**Supplied data**:
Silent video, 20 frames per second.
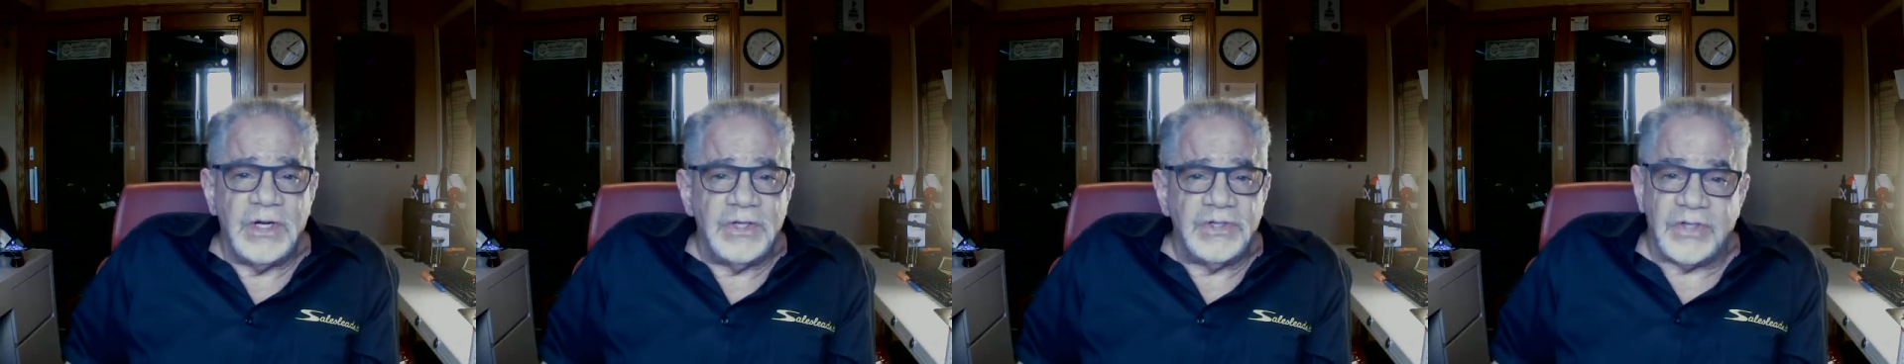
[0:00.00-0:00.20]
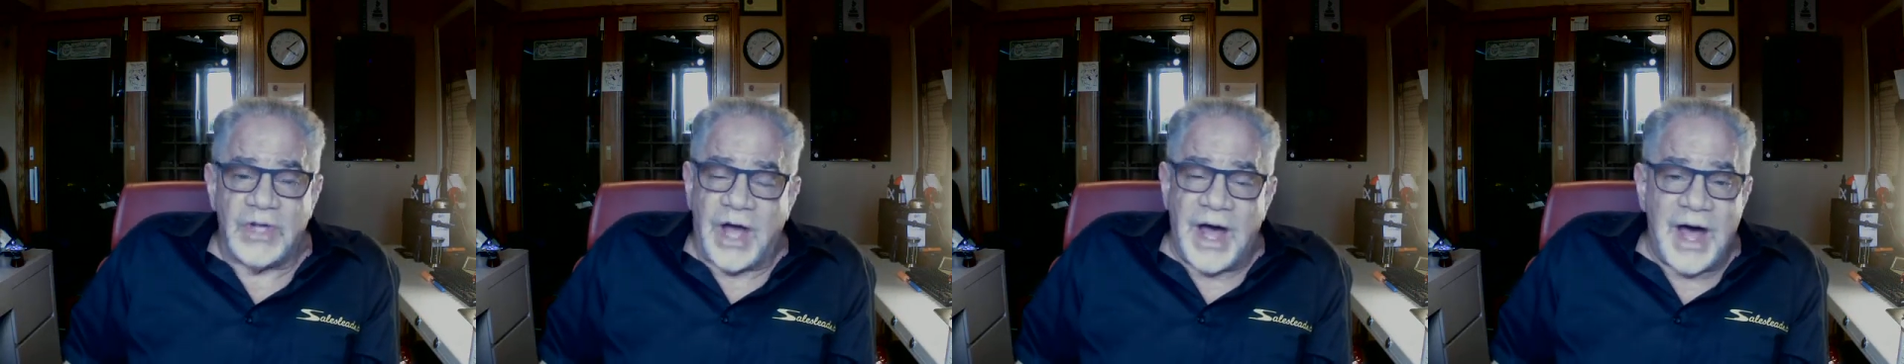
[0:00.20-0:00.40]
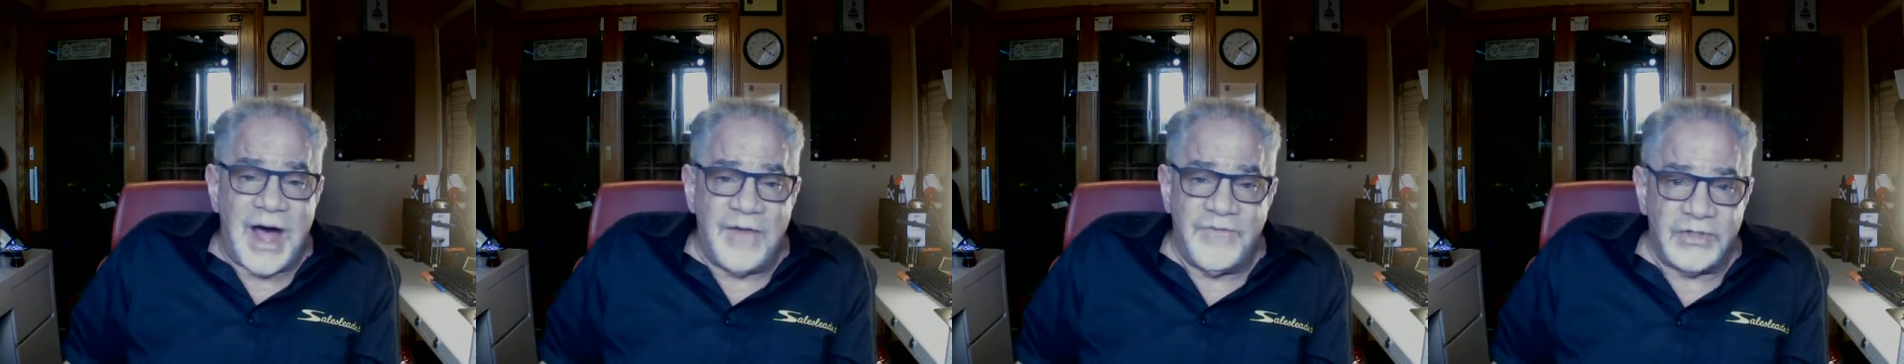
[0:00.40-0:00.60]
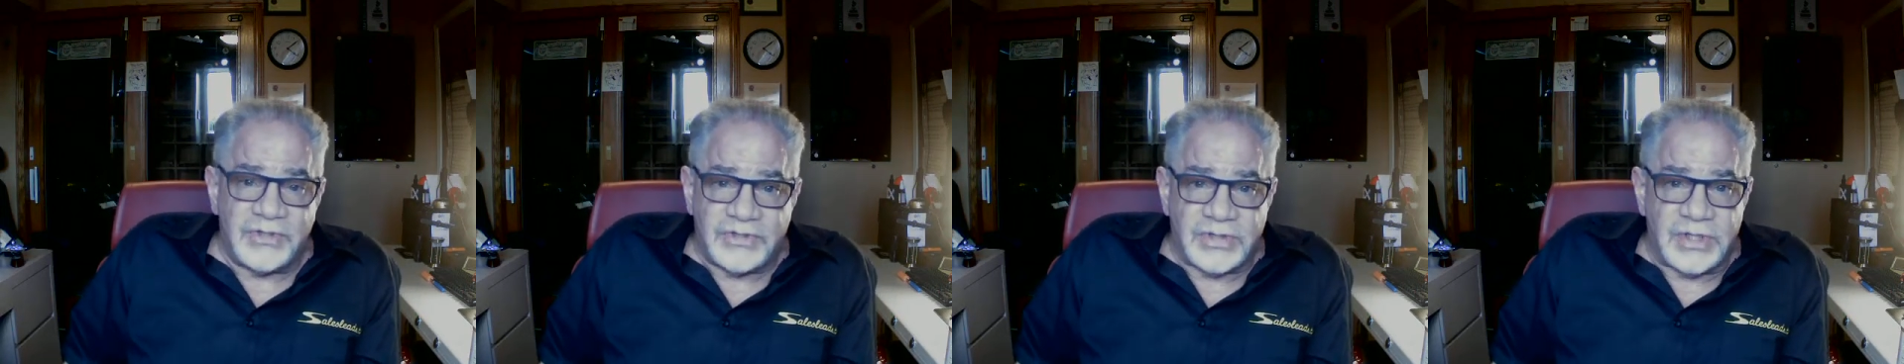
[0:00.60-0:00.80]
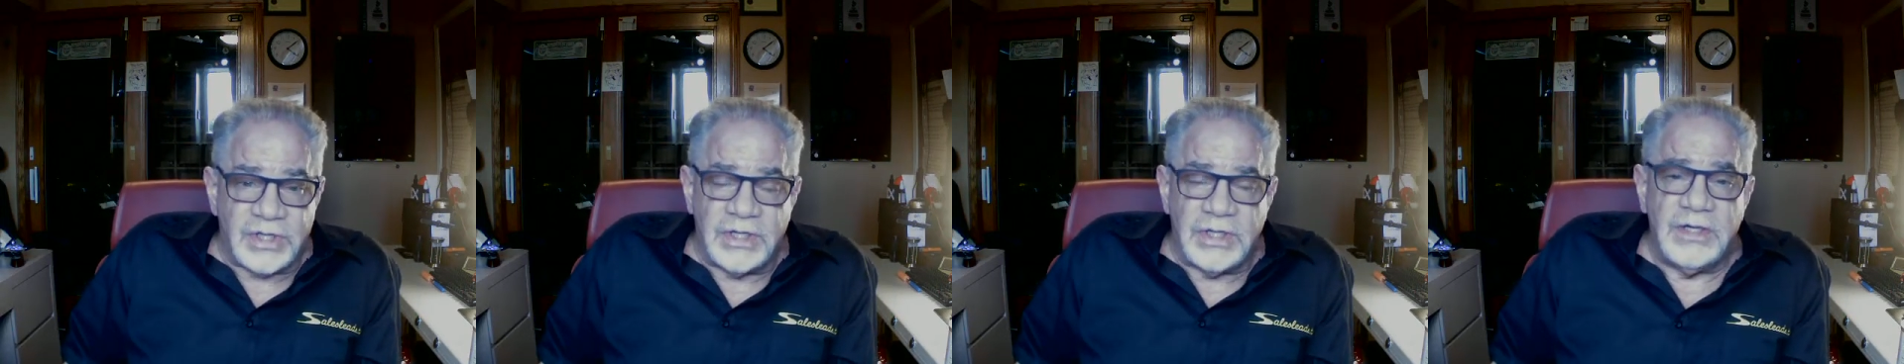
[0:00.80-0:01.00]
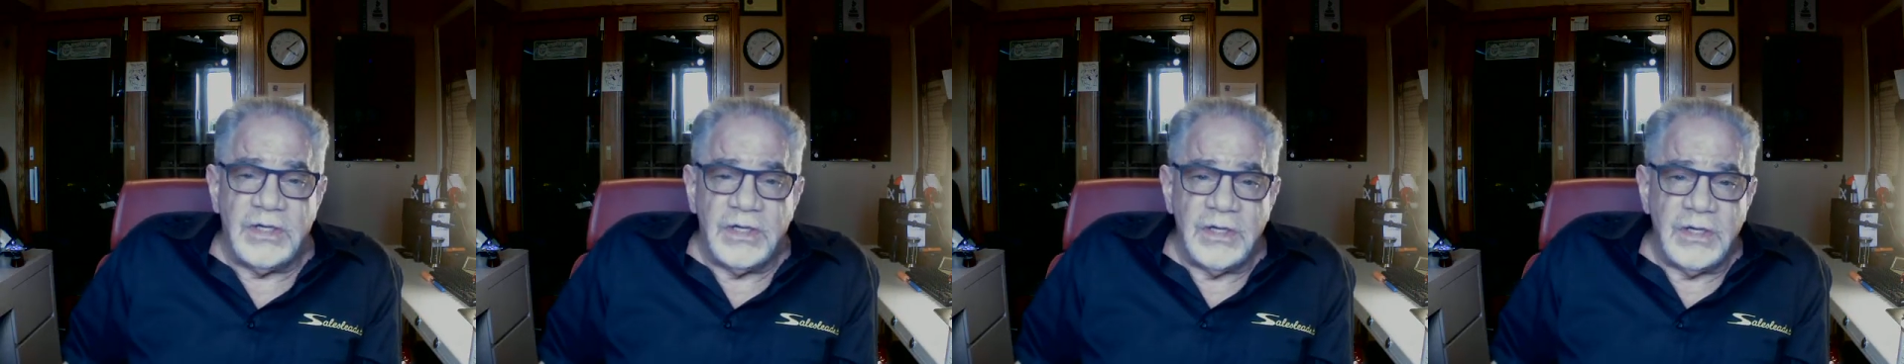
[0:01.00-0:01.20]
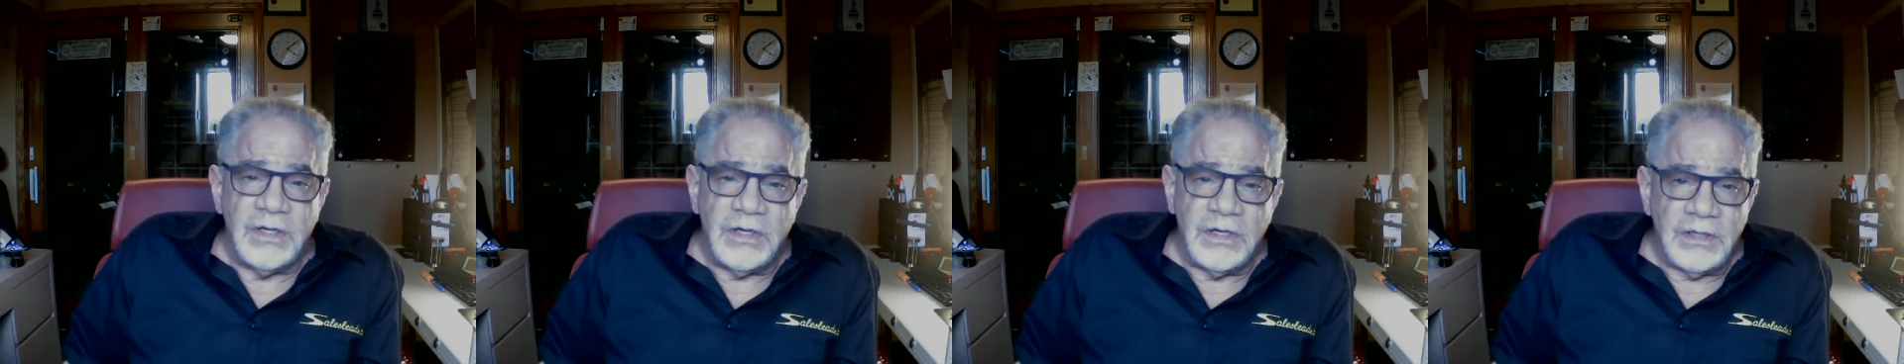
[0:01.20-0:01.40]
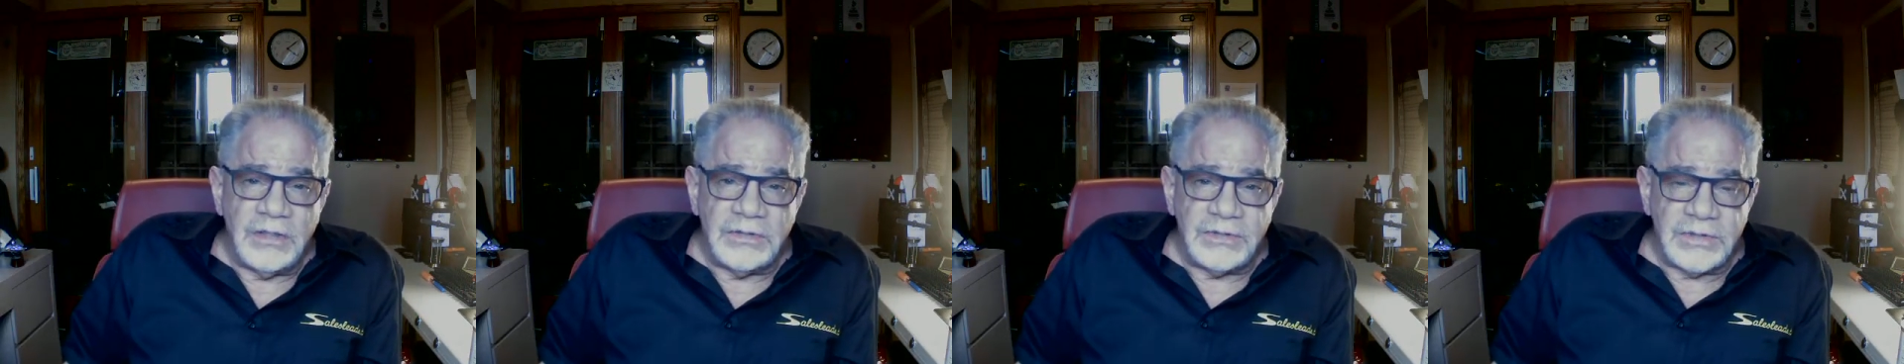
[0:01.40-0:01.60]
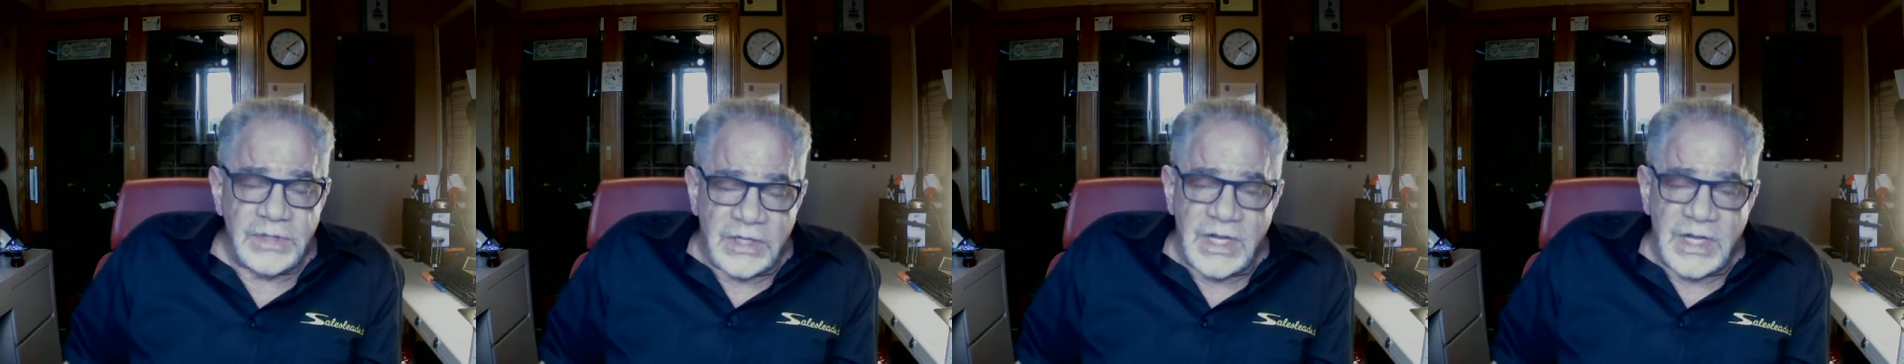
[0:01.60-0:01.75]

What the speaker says: So obviously the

**Task statement**:
Set down the lines of the records above exactly, apart from the pictures.

**Answer to the exercise**:
Silent video, 20 frames per second.
[0:00.00-0:00.20]
[0:00.20-0:00.40]
[0:00.40-0:00.60]
[0:00.60-0:00.80]
[0:00.80-0:01.00]
[0:01.00-0:01.20]
[0:01.20-0:01.40]
[0:01.40-0:01.60]
[0:01.60-0:01.75]

What the speaker says: So obviously the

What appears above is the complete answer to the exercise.